TSP is the main ruling party in Tripura tribal areas, autonomous district, TTAADC. It belief relate to Tripuri nationalism, social reformation, and revolution for the Tripuri nation. The main demand of the party is to elevate Tripura Tribal Areas Autonomous District Council to Tipraland statehood under Article 3 of the Indian Constitution. TSP used to be active in the Indigenous Tripuri areas of Tripura between 2015 and 2021.

== History ==
The party was formed on October 25, 2015, by retired Tripura Civil Service (TCS) Officer Chitta Ranjan Debbarma and former Vice President of Twipra Students' Federation (TSF) Ex-Member, Advisory Board, TSF; onetime General Secretary, Tripura Tribal Officers' Forum. Shri Sonacharan Debbarma is the vice-president.

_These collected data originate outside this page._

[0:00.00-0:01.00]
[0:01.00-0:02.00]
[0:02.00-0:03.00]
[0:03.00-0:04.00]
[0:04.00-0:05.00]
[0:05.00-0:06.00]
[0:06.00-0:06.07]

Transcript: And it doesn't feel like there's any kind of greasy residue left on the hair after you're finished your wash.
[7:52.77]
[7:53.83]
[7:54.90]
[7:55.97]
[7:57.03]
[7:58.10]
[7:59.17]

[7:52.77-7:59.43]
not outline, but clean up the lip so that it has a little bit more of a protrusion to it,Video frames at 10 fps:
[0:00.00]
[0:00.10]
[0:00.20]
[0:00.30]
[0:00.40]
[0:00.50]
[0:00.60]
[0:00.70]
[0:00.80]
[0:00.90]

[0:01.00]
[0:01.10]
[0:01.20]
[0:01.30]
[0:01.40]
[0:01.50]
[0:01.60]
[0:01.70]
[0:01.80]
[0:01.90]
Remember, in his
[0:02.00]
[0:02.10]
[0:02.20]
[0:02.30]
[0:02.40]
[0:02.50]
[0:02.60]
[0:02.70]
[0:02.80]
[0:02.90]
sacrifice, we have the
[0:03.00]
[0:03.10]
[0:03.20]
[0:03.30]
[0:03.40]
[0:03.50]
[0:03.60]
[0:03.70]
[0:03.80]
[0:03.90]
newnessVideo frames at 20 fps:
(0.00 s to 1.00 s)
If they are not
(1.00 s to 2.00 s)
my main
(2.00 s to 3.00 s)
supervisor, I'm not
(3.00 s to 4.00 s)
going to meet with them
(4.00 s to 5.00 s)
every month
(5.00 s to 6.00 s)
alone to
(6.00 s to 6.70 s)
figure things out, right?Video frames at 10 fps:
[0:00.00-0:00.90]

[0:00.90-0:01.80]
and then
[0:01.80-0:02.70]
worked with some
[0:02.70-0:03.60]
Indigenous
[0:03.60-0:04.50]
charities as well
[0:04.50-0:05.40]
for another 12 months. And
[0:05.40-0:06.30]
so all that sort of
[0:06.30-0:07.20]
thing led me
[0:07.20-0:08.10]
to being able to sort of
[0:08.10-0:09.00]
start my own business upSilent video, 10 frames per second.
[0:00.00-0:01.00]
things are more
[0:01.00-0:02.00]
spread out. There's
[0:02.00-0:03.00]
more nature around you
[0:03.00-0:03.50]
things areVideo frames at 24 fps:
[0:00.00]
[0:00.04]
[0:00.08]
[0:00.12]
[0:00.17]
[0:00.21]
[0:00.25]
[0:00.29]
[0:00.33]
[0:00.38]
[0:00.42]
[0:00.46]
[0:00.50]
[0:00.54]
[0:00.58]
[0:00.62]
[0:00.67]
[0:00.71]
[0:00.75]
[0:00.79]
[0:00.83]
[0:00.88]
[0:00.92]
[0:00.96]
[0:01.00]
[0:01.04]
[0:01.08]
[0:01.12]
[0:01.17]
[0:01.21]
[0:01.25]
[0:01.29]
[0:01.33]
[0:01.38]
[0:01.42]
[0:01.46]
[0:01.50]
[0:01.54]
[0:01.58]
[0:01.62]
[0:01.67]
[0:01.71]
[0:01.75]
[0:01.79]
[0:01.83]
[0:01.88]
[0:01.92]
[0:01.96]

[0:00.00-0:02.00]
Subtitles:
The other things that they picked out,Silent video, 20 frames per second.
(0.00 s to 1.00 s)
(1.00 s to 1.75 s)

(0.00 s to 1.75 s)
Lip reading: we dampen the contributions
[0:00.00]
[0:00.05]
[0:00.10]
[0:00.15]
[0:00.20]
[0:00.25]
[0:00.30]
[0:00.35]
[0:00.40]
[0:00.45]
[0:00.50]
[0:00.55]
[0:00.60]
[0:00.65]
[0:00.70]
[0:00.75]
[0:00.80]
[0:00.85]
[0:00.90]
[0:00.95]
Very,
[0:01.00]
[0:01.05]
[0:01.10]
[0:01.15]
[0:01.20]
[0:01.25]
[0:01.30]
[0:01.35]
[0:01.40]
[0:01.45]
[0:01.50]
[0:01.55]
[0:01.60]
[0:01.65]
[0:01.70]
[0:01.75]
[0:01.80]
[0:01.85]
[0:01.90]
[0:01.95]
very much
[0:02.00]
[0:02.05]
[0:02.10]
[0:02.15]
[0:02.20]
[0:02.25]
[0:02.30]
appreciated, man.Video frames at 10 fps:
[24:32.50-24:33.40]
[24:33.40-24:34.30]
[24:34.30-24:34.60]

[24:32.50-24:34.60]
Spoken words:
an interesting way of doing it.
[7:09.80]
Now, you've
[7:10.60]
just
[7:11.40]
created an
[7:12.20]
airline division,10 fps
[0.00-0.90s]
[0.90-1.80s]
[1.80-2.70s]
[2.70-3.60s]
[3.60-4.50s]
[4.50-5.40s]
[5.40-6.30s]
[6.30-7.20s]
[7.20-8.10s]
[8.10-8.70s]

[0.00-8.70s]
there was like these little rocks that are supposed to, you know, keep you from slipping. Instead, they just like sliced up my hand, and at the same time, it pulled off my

The founding president is Debbarma.

The TSP leaders submitted a memorandum demanding that Tipraland be made a state to Shri Narendra Modi, the Prime Minister of India on 1 April 2018. He assured them he would examine the issue and emphasized that discussions and meetings should continue on the issue.

The Indigenous Nationalist Party of Twipra (INPT), Tipraland State Party (TSP) and IPFT (Tipraha) merged with the Tipraha Indigenous Progressive Regional Alliance (TIPRA) party in 2021.